Дунярка, девчушка моя, еще маленькая была, уход да глаз за ней нужен был, а время и для нее и для работы находила. Ловкая я всегда была да находчивая: на поле с собой ее берешь, на собранье — тоже. А потом мы с учительницами детский сад и площадку устроили. На ясли и детские учреждения я много труда положила: сама во все детали входила. Не столь время тратила на эти дела, сколь на наших матерей, будь они неладные.

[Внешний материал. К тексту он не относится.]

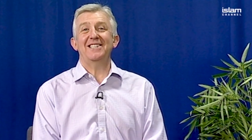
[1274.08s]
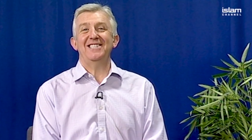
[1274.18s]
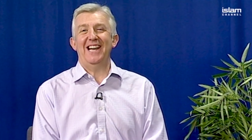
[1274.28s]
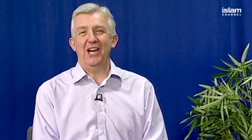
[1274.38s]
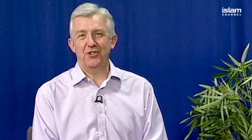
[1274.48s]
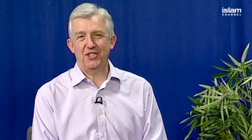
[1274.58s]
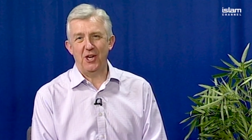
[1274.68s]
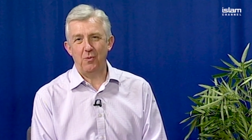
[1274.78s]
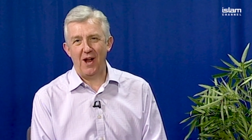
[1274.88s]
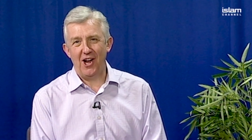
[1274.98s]
back to the Health
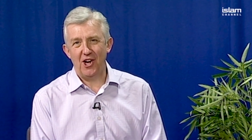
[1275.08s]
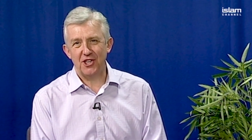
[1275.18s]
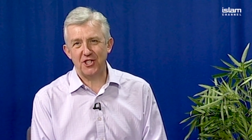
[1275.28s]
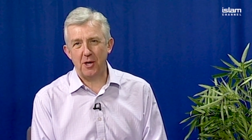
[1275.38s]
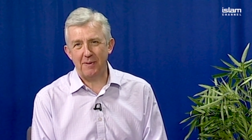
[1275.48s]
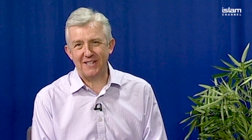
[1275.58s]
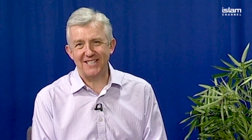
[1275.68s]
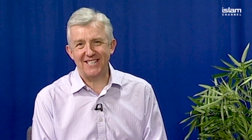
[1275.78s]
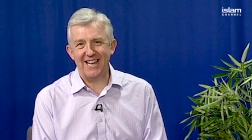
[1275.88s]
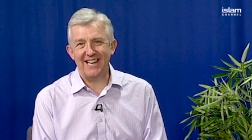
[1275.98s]
Show, where our
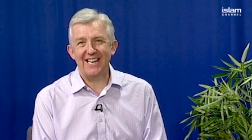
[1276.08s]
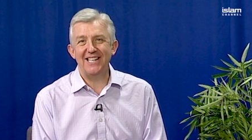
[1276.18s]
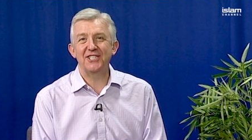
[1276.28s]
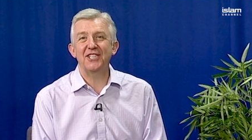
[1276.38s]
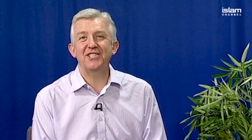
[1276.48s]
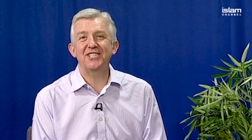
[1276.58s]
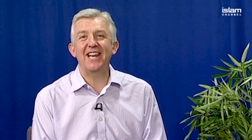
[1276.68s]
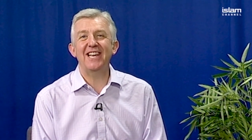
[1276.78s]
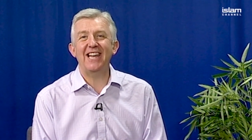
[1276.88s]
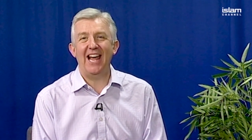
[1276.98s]
topic today is
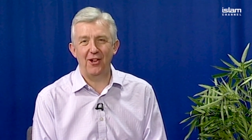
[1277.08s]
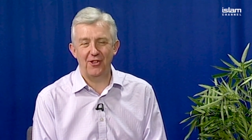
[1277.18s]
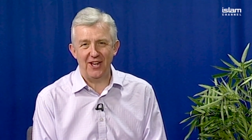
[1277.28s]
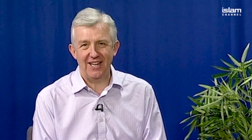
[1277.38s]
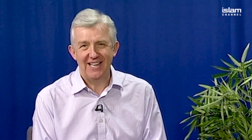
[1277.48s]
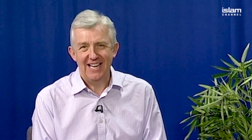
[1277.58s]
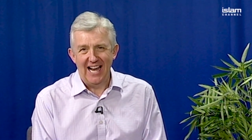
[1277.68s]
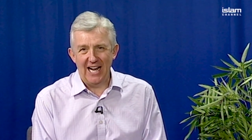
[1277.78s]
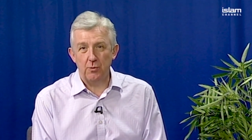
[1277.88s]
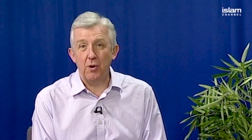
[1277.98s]
staying healthy.
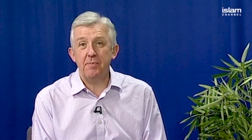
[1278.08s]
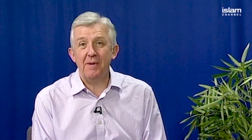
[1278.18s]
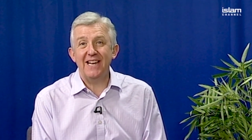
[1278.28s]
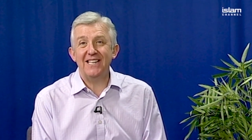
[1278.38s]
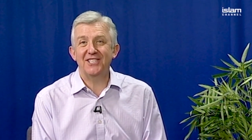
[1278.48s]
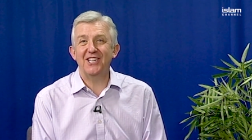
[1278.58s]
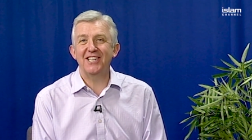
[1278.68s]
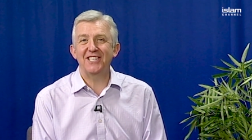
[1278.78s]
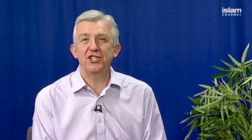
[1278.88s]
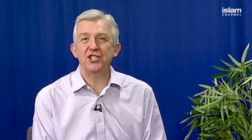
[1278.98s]
And with me is
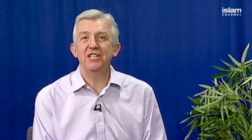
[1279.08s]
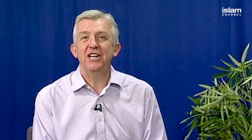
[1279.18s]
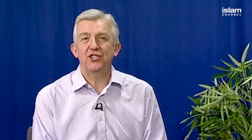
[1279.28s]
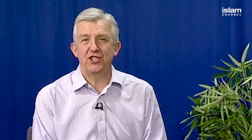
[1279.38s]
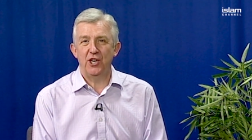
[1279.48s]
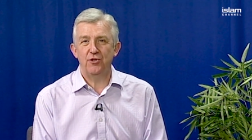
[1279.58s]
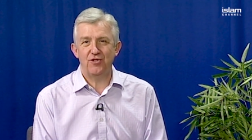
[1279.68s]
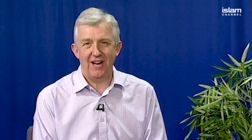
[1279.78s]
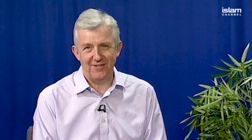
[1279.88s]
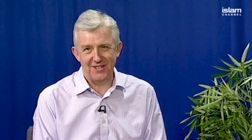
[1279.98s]
dietitian Jo
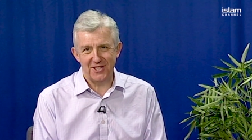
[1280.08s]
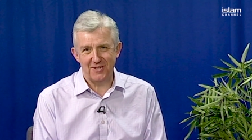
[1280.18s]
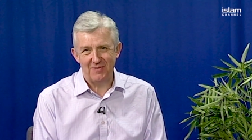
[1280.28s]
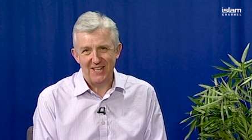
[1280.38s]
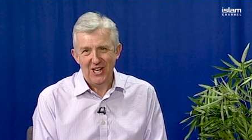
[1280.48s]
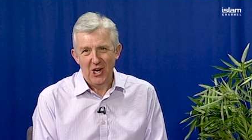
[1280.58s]
Travers.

Ну, так вот, о правлении колхоза пришла очередь сказать. Явилась я туда — народу пропасть. Сидят правленцы: один со счетоводом, на счетах щелкает и бормочет не поймешь что. Другой, Митрий, ворчит, ругается, корит кого-то и выдает на руки какие-то бумажки. Вижу — пришли и мужики и бабы неспроста. Глаз у меня — прямо скажу, не хвастаясь, — зоркий: сразу вижу, какой черт играет в человеке. В деревне всякого знаешь, и норов его — на виду. Ну, думаю, ежели Маланья Дедова здесь, значит, болтушка — вовсю. Упорная это была баба, непослушная, злая, до конца свою линию вела. Всех нас охаяла и на улице и на поле, а Максю до смерти возненавидела. Перед Павлом Петровичем, как монашка, пела, в пояс ему кланялась, а лицо желтое, глаза лицемерные, как у кошки. И не то чтобы она самосильное хозяйство в былые годы имела или там самовластную жизнь прожила. Плакать ей о прошлом житье-бытье нужды не было. Я еще девчонкой была и не раз плакала от жалости, когда муж ее — такой неудачный мужичишка, пьянчужка, табачник, бездельник — смертным боем бил ее. Баба она была сильная, рослая, ворочала по хозяйству не в пример здоровому мужчине: и косит, и жнет, и пашет, и пятипудовые мешки на плече таскает. Да такого мозгляка, как ее мужичишка, одним бы щелчком она могла сковырнуть. А вот поди ж ты! Бабья душа и сейчас — поперешная, а тогда она была — потемки, недаром такая поговорка в народе веками жила. Терзает ее мужнишка-то, а она будто сама ловит его кулаки да пинки, кровью обливается, коровой ревет и хоть бы ладошкой закрылась. Отольем ее, бывало, водой, подымем под руки, а она расшвыряет нас и на всю-то деревню лается: «Не ваше дело, не ваша беда…» Вот какая баба! Ну а когда мужнишка в трезвом виде был — в кулаке держала. Орет на него, туркает и туда и сюда его. Семенит он, носом шмыгает, сутулится, будто боится, как бы она его по башке не нагвоздила. Правду сказать, такой работницы да рачительницы, как Маланья, и по округе не сыскать. Все хозяйство на ней держалось. Гляжу, бывало, на нее и думаю: эх, ежели бы тебя, Маланья, в активную жизнь вовлечь — цены бы тебе не было!.. Не любила она колхозного нашего дела. И хоть в колхозе состояла, а на работы выходила словно из-под палки, чтобы только-только трудодни им засчитали. Он-то был бросовый, бракованный, ни на какую работу не годился — больше навредит, чем выполнит. А она — пускай с рывка, со злобы, ненавистно — ворочала за двоих.